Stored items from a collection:
____________________
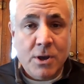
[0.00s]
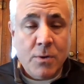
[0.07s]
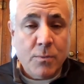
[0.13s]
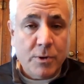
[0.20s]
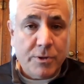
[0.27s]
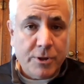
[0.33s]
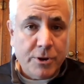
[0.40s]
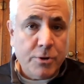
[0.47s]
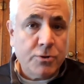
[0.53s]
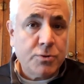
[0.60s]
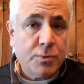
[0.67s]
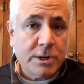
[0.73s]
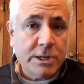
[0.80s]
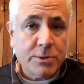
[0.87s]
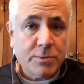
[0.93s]
with the new
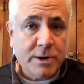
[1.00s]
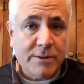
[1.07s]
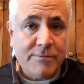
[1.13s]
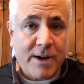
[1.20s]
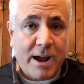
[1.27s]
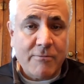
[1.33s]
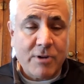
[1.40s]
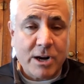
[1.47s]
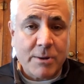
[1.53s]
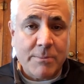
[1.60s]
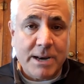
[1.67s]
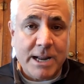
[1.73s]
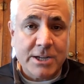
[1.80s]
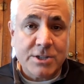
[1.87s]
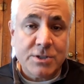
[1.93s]
2025
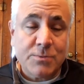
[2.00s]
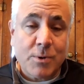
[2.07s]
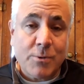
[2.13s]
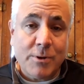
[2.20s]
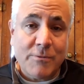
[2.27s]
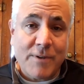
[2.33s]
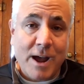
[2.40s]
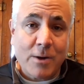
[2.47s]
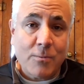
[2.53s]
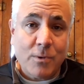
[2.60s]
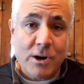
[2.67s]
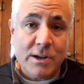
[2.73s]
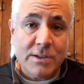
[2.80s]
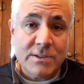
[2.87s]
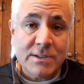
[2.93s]
recommendations, what we found
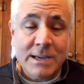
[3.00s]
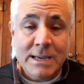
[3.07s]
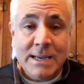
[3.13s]
was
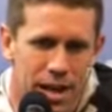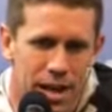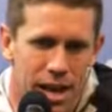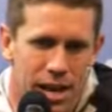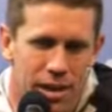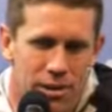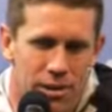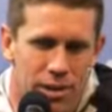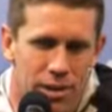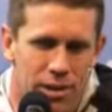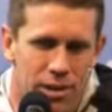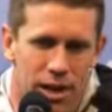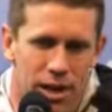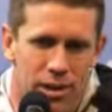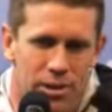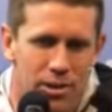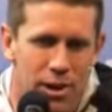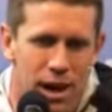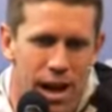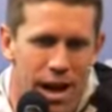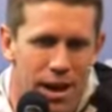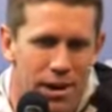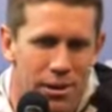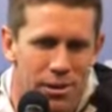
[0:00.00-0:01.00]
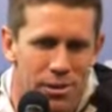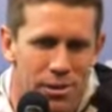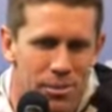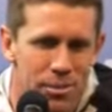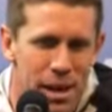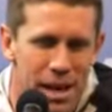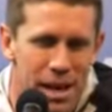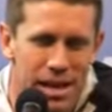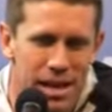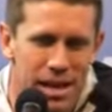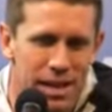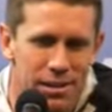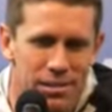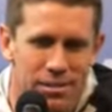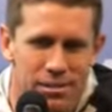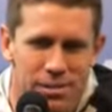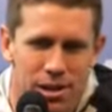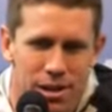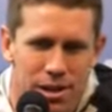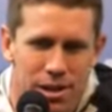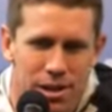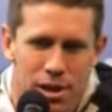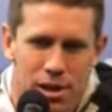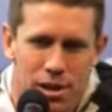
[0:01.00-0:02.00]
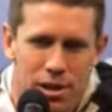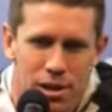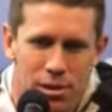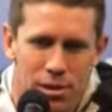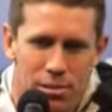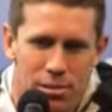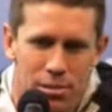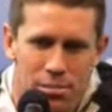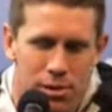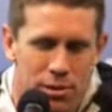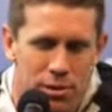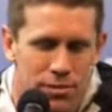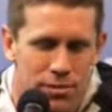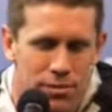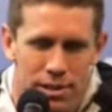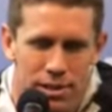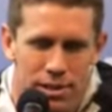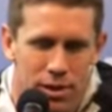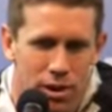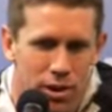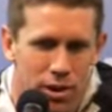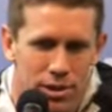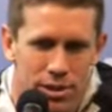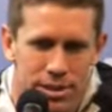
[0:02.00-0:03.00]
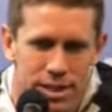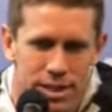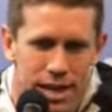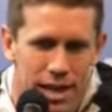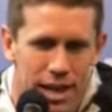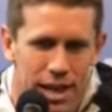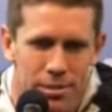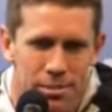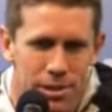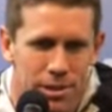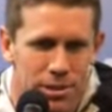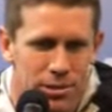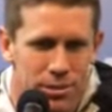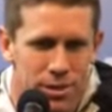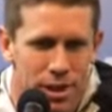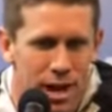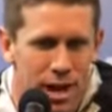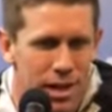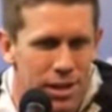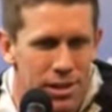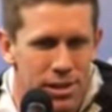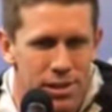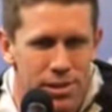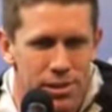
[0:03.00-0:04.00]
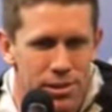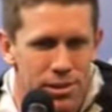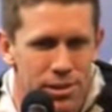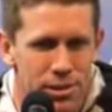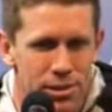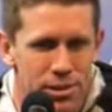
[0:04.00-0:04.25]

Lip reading: don't know. I don't know how you make it perfect all the time. I don't know how I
____________________
To do:
Keep the pictures out while you retype all of the data above exactly as it appears.

Your solution:
[0.00s]
[0.07s]
[0.13s]
[0.20s]
[0.27s]
[0.33s]
[0.40s]
[0.47s]
[0.53s]
[0.60s]
[0.67s]
[0.73s]
[0.80s]
[0.87s]
[0.93s]
with the new
[1.00s]
[1.07s]
[1.13s]
[1.20s]
[1.27s]
[1.33s]
[1.40s]
[1.47s]
[1.53s]
[1.60s]
[1.67s]
[1.73s]
[1.80s]
[1.87s]
[1.93s]
2025
[2.00s]
[2.07s]
[2.13s]
[2.20s]
[2.27s]
[2.33s]
[2.40s]
[2.47s]
[2.53s]
[2.60s]
[2.67s]
[2.73s]
[2.80s]
[2.87s]
[2.93s]
recommendations, what we found
[3.00s]
[3.07s]
[3.13s]
was
[0:00.00-0:01.00]
[0:01.00-0:02.00]
[0:02.00-0:03.00]
[0:03.00-0:04.00]
[0:04.00-0:04.25]

Lip reading: don't know. I don't know how you make it perfect all the time. I don't know how I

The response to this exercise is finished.